On the wall of his office, Golden Valley Police Chief Virgil Green has a whiteboard that he calls his "draft board." From his desk, he can see the names of the city's 15 sworn officers, progress in the slog to remake the small suburban department.
Rebuilding from a low of eight officers early this year back to the 31 officers that the city has budgeted has been a challenge, made all the more difficult by local politics, anxiety about crime and national questions about what role a police department should have in a community. If Green had known what awaited him in Golden Valley, he said, he might have hesitated to accept the job.
"I had no idea, even coming in ... what I was walking into," Green said, "and what was about to change over the next year."
Since he was sworn in last September, Green has been grappling with an officer exodus that left the department less than a third staffed, in large part due to an external investigation that condemned department culture as racist. The investigation, which preceded Green's tenure, forced the west metro suburb of about 20,000 and its police chief into the national reckoning over how police treat Black people.

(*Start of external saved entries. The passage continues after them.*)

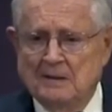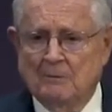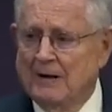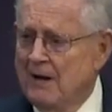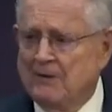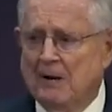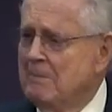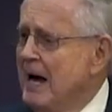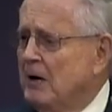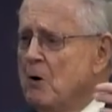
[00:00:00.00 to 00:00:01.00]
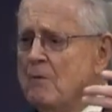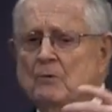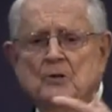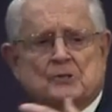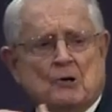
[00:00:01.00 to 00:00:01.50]
When I think back
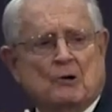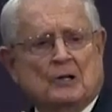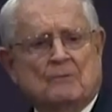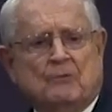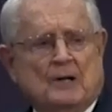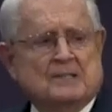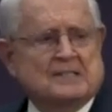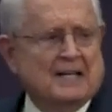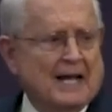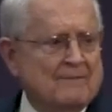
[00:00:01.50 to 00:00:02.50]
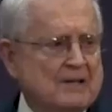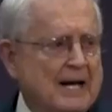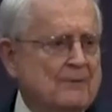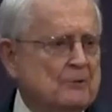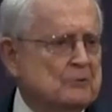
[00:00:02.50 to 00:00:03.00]
over a circle of friends that I've
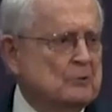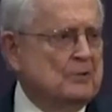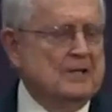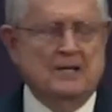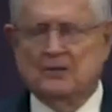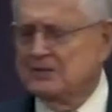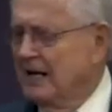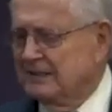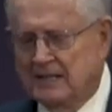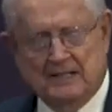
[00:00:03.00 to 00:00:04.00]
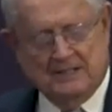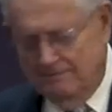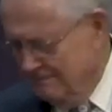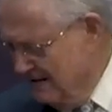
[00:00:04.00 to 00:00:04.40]
gathered through the years, I'll tell you,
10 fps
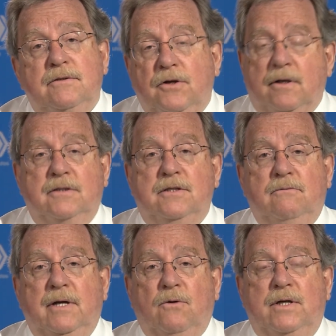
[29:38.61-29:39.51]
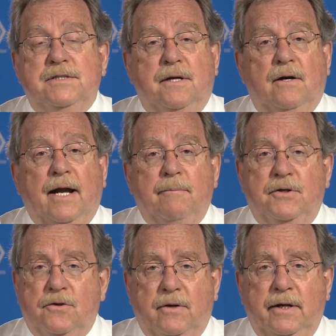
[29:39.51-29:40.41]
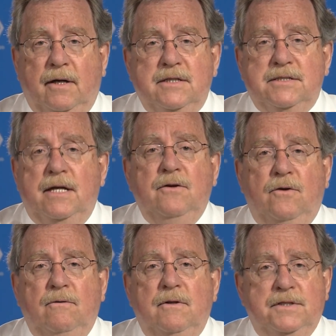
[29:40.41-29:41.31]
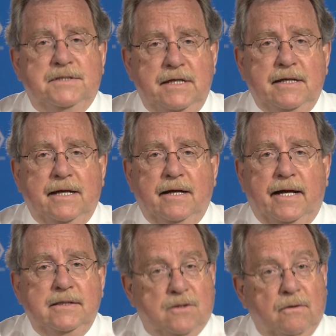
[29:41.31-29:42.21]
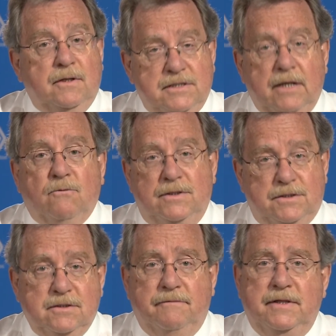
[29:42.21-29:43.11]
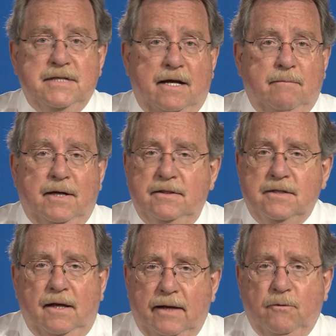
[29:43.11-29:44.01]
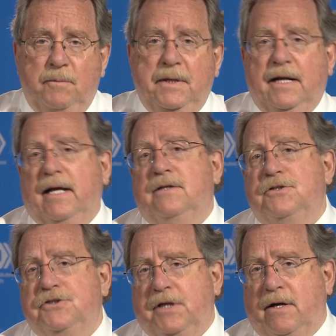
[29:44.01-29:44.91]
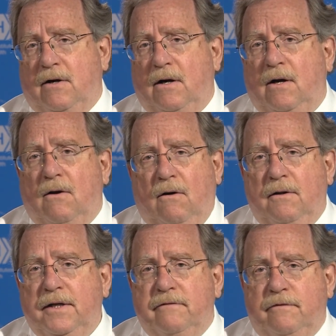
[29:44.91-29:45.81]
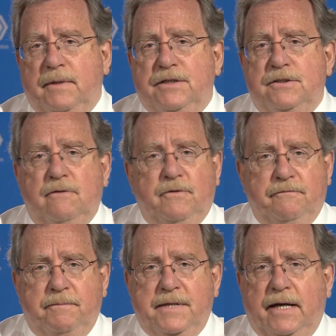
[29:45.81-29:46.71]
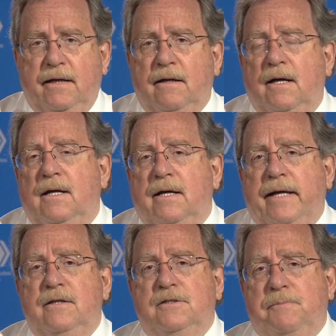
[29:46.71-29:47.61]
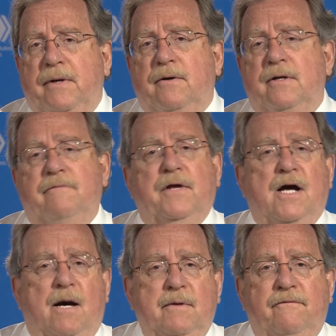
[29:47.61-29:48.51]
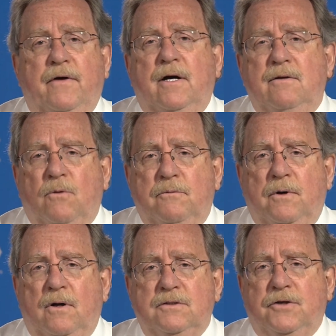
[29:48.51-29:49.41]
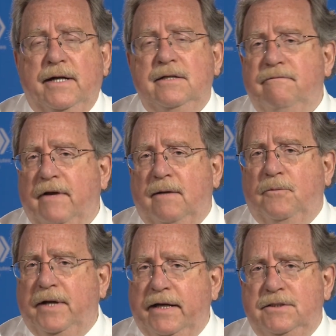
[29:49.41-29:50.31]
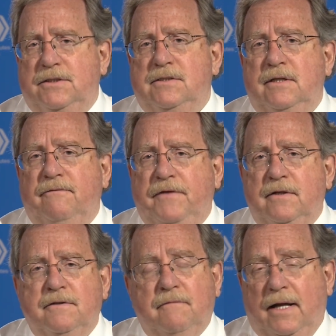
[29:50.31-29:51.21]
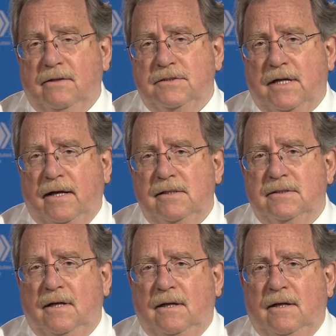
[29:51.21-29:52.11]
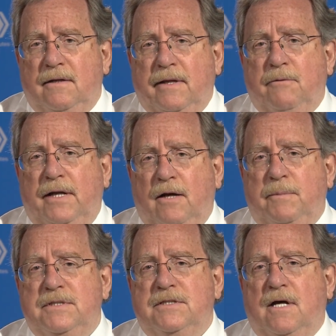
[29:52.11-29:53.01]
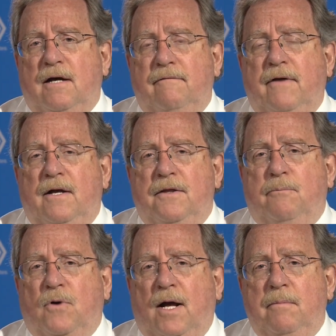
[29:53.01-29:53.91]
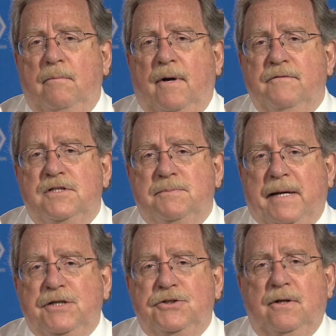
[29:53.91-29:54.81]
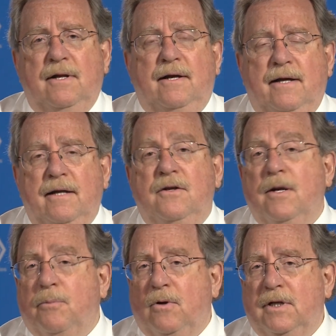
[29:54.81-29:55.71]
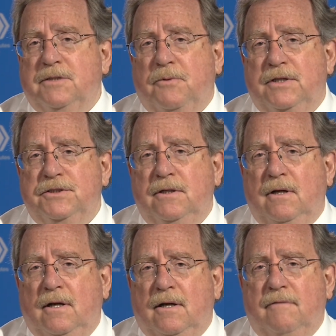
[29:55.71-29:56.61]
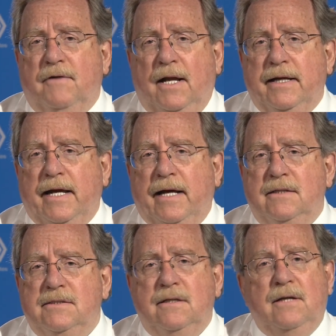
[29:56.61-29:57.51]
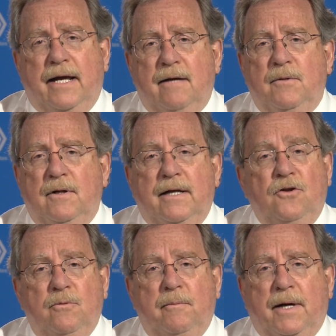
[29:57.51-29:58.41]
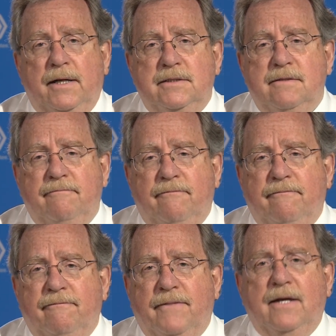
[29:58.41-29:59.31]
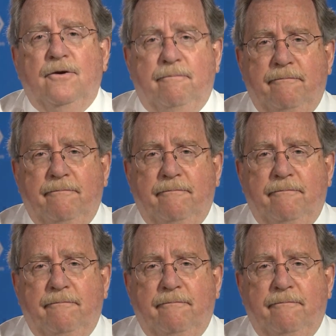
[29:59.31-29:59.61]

You could also request that our laboratory send you the cDNAs or the sequences of these antibodies, and we'd be glad to share all the information that we've obtained in the spirit of the Common Fund, where we're all trying to develop reagents in the field of glycoscience that would help us solve the problem of the spatial and temporal expression of glycans in animal and human bodies. Thank you.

These questions are just as relevant in a suburb like Golden Valley, which is almost 90% white, said Green, the city's first Black chief. Neighboring communities, including north Minneapolis, are much more diverse.
"People shouldn't feel afraid to drive through Golden Valley," Green said.
Green's task has been crafting policy updates and training aimed at improving police relations with the communities they serve, especially communities of color, while at the same time recruiting aggressively to fill the department — and assure residents that someone will rush to help when they call 911.
Serious crime in Golden Valley, along with many other Twin Cities suburbs, is rare. Crime did not spike during the pandemic, or last winter when police ranks were at their thinnest.